At 22:20 UTC on May 19, an automated action by Google Cloud incorrectly suspended Railway’s production account without proactive outreach or warning. This immediately disabled Railway’s GCP-dependent infrastructure, including the dashboard, API, databases, compute infrastructure, and parts of the network layer.

Users began seeing 503 errors on the dashboard and API, including “no healthy upstream” and “unconditional drop overload” messages. Many users were also unable to log in.

The incident is notable because it exposed a hidden weakness in Railway’s multi-cloud architecture. Initially, customer workloads running on AWS and Railway Metal remained online. However, Railway’s edge proxies depended on routing information from a GCP-hosted network control plane API. Once the cached route data expired, the edge layer could no longer resolve routes to active instances.

As a result, workloads outside GCP began returning 404 errors, making all Railway workloads across all regions unreachable at peak impact.

Recovery introduced additional complexity. Restoring GCP account access did not immediately bring the platform back online. Railway had to recover persistent disks, compute instances, networking, edge routing, and orchestration layer by layer. During recovery, a burst of retried requests also triggered GitHub rate limits on Railway’s OAuth and webhook integrations, temporarily creating additional blockers for logins and builds.

Timeline

May 19, 22:10 UTC: Automated monitoring detected API health check failures and paged on-call engineers.
May 19, 22:11 UTC: The Railway dashboard began returning 503 errors; users were unable to log in.
May 19, 22:19 UTC: Railway identified the root cause: Google Cloud had suspended the production account.
May 19, 22:22 UTC: Railway filed a P0 ticket with Google Cloud and directly engaged their GCP account manager.
May 19, 22:29 UTC: Railway officially declared an incident. GCP account access was restored, but compute instances and persistent disks remained down.
May 19, 22:35 UTC: Cached network routes began expiring. Workloads on Railway Metal and AWS started returning 404 errors due to route resolution failures.
May 19, 23:09 UTC: The first persistent disk came back online.
May 19, 23:54 UTC: All persistent disks reached a ready state, though the network remained down.
May 20, 00:39 UTC: Disks were confirmed ready; recovery was blocked pending Google Cloud networking restoration.
May 20, 01:30 UTC: Compute instances began recovering.
May 20, 01:38 UTC: Networking was restored, and edge traffic resumed.
May 20, 01:57 UTC: Orchestration and build infrastructure came back online. Deployments were temporarily paused to prevent the platform from being overwhelmed.
May 20, 02:04 UTC: Compute hosts were incrementally brought back online.
May 20, 02:47 UTC: GitHub began rate-limiting Railway’s OAuth and webhook integrations, temporarily blocking some logins and builds.
May 20, 02:55 UTC: The dashboard became accessible.
May 20, 03:59 UTC: Deployments began processing across all tiers.
May 20, 04:00 UTC: API, dashboard, and OAuth endpoints were confirmed operational. Remaining workloads continued to restore.
May 20, 06:14 UTC: The incident moved to the monitoring phase.
May 20, 07:58 UTC: The incident was fully resolved.

‍

Time to Detect (TTD): Within minutes. Monitoring detected API health check failures at 22:10 UTC, and engineers identified the root cause by 22:19 UTC.

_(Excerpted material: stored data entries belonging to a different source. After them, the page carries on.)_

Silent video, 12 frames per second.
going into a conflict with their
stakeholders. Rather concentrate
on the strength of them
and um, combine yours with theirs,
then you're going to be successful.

Time to Resolve (TTR): Approximately 8 hours to reach the monitoring phase, and 9 hours 38 minutes until full resolution.

Who was affected?

The outage impacted Railway customers across all regions. Users lost access to the dashboard, API, deployment management, and build triggers. Initially confined to GCP-hosted infrastructure, the impact expanded to AWS and Railway Metal workloads once edge routing caches expired. At the incident's peak, all workloads across all regions were unreachable.

‍How did Railway respond?

Railway’s response was fast and heavily relied on automated monitoring. Once engineers were paged for API health check failures, they identified the GCP suspension within nine minutes and immediately escalated the issue via a P0 ticket and their GCP account manager.

Recognizing that restoring account access wouldn't instantly fix the platform, the team executed a controlled, layer-by-layer recovery. They systematically validated persistent disks, compute instances, networking, and edge routing. To prevent a secondary outage from queued operations, Railway strategically paused deployments and drained the backlog gradually. They also managed the secondary GitHub rate-limiting issue, which temporarily affected OAuth logins and webhook-based builds. Crucially, Railway took full ownership of the architectural flaw that allowed a single vendor's action to cause a global outage.

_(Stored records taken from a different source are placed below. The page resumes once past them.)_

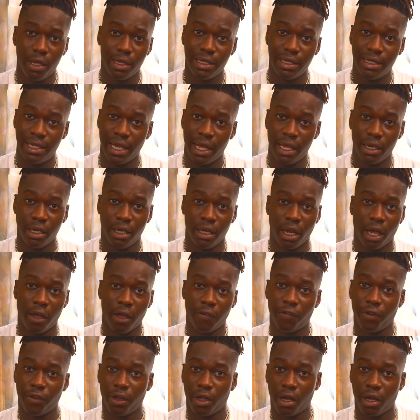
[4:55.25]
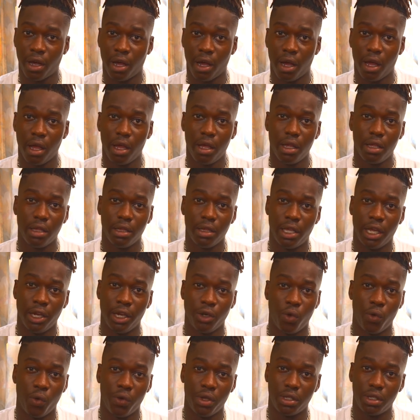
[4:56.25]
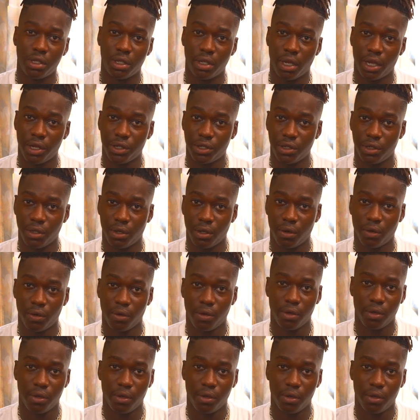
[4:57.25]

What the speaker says: then in Africa, then go international.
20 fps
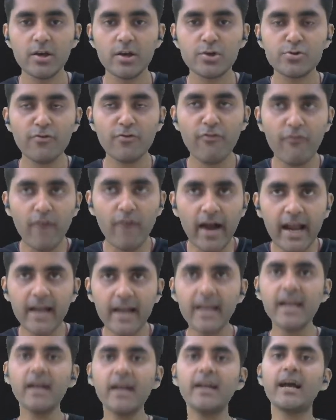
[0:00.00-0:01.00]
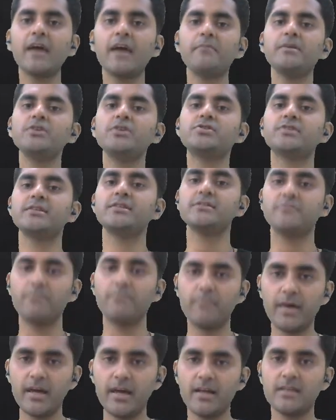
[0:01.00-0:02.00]
So finding dimensions
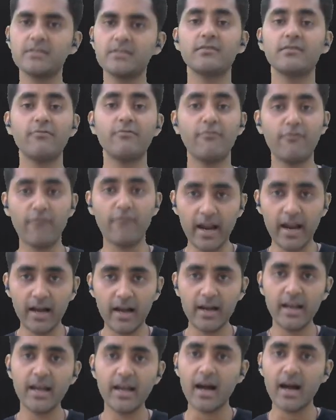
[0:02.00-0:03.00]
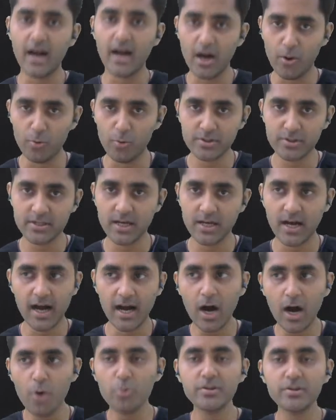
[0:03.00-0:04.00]
means finding out
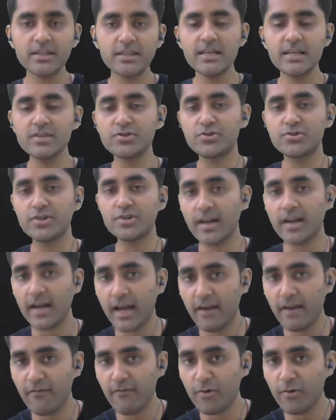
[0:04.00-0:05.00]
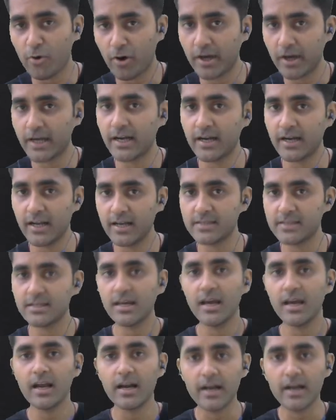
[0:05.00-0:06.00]
how these derived quantities
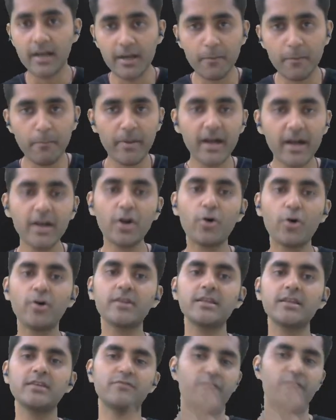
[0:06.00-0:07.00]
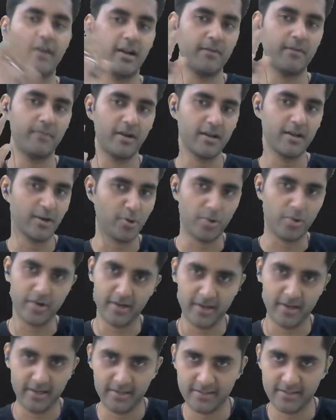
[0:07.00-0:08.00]
depend on these fundamental
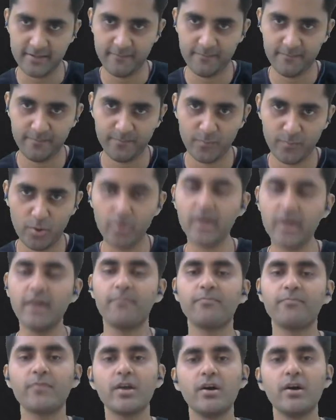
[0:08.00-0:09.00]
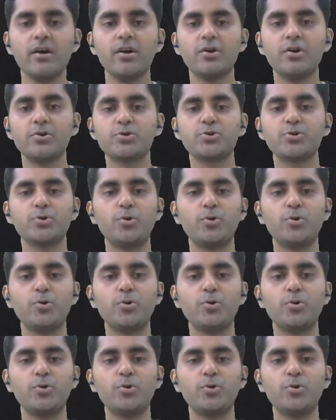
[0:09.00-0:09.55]
quantities. Okay, so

How did Railway communicate?

Railway published a comprehensive, transparent incident report. They detailed the timeline, impact, root cause, and their step-by-step recovery process. Instead of deflecting all blame to Google Cloud, Railway explicitly acknowledged the hidden dependency in their multi-cloud network. By owning their vendor choices and stating that customer uptime is ultimately their responsibility, Railway delivered a highly credible and actionable postmortem.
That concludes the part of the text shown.